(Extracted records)
────────────────────────────────────────

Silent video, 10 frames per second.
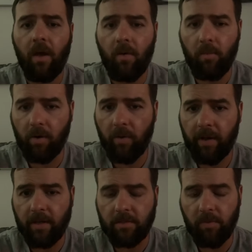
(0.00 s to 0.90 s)
Real
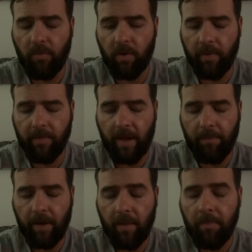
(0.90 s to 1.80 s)
quick, as before we
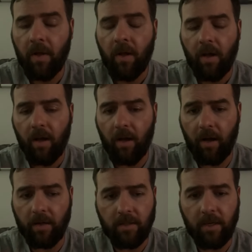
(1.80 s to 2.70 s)
wrap up,
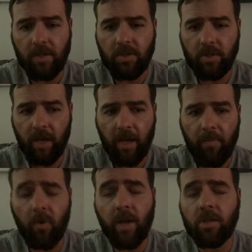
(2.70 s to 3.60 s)
uh, today's
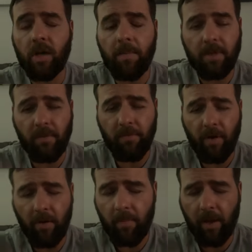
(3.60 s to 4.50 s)
jam, Raindrops Keep
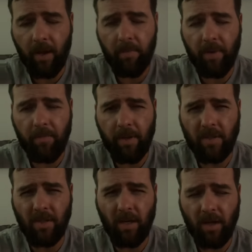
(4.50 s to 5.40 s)
Falling on My Head by
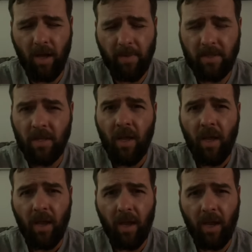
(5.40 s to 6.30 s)
BJ Thomas.
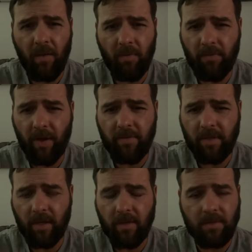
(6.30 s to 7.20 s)
And with five
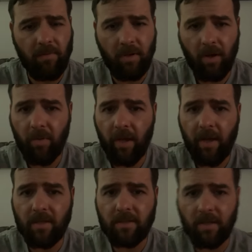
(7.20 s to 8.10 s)
seconds up to go, that
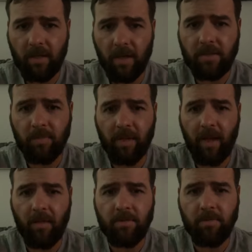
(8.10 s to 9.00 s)
is today's
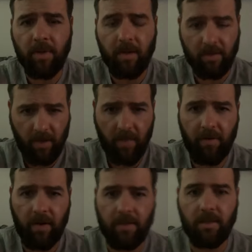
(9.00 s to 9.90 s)
McAdams Minute. Have a nice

────────────────────────────────────────

*Exercise prompt*
Would you write out all of the data exactly as it stands, without the pictures?

*Exercise result*
Silent video, 10 frames per second.
(0.00 s to 0.90 s)
Real
(0.90 s to 1.80 s)
quick, as before we
(1.80 s to 2.70 s)
wrap up,
(2.70 s to 3.60 s)
uh, today's
(3.60 s to 4.50 s)
jam, Raindrops Keep
(4.50 s to 5.40 s)
Falling on My Head by
(5.40 s to 6.30 s)
BJ Thomas.
(6.30 s to 7.20 s)
And with five
(7.20 s to 8.10 s)
seconds up to go, that
(8.10 s to 9.00 s)
is today's
(9.00 s to 9.90 s)
McAdams Minute. Have a nice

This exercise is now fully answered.